Until around 2020, it was actually very easy to invest in rental apartments then because the mathematics were simple. There was a market equilibrium. Rental yields were basically stable, not just in Prague but in the district cities. In a smaller city, you could buy a rental building with a yield of 7% and a 3% loan from a bank. That means you’d make money both on the rent and on the difference between the yield and the cost of capital.

Then in 2020, prices in regional cities started growing even faster than in Prague. At first, the interest rates didn’t go up, but then they started growing quickly. Suddenly in 2021, instead of buying apartment buildings with a 7% rental yield, you’d be lucky to find deals for 4%. But the bank would lend you for 7%. That killed the market for a while, because there’s no point buying a rental apartment building in a small city at a 4% yield. At the same time, you couldn’t finance it with bank money.

Speaking of which, your LTV is rather low right now, below 20%.
Leverage has never been our focus.
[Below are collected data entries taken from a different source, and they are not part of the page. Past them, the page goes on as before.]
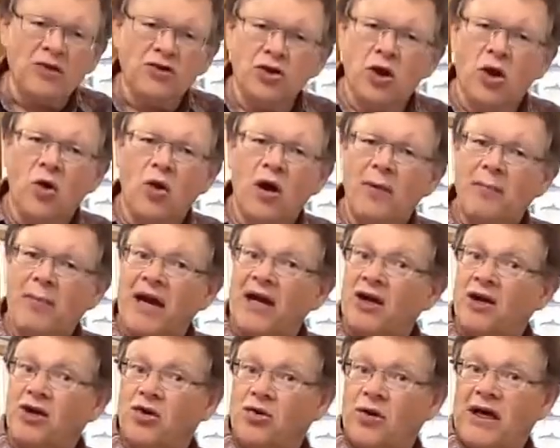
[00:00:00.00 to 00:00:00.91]
So I
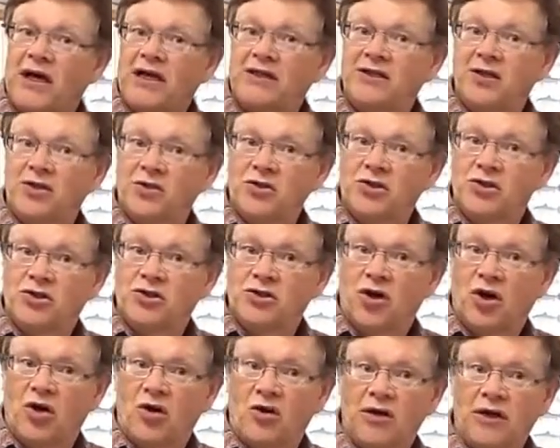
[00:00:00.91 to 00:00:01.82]
might grade those
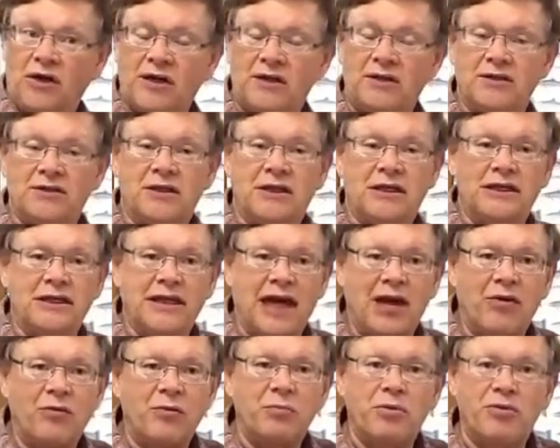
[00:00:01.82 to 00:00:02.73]
drawings, and
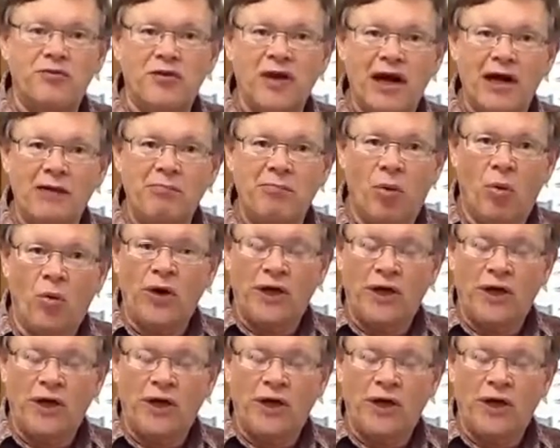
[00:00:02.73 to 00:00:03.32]
that would provide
We were always very careful with leverage, using it on reasonable scale. When interest rates went up, we just paid off all the loans that were on a floating interest rate. We only kept only the ones that had fixed interest rates at good levels. But there were two or three years when the market was almost dead. During those years we had to redo our business model. Instead of just making our money on rents and the low cost of capital, we needed to become a company that works actively on buildings. That could be to increase the rental space, upgrade the quality of the housing or to optimize the size of the apartments.

We’ve kept this mindset. Whenever we invest in a building, we need to have a strategy how to increase its value. We don’t just buy and lease it, but somehow to improve it. Anyone who’s serious about investing into rental apartments knows it’s not just a passive source of income.

My guess is that a lot of investors in SICAV funds start off by buying apartments on their own, and only then learn about all the risks. It’s also just a lot of work. Why not leave that to someone else?
That’s exactly the logic. Most of our investors have some investment apartments in their portfolio already, either as a plain vanilla investment, or something their children can inherit someday. Today, all of them know what it’s like to have a tenant call you on Christmas Eve because, say, the toilet is leaking. As a fund, we take over all of those problems. But we also make it possible to diversify your risk, simply because the fund has so many tenants. It’s not like renting a big building to a single tenant.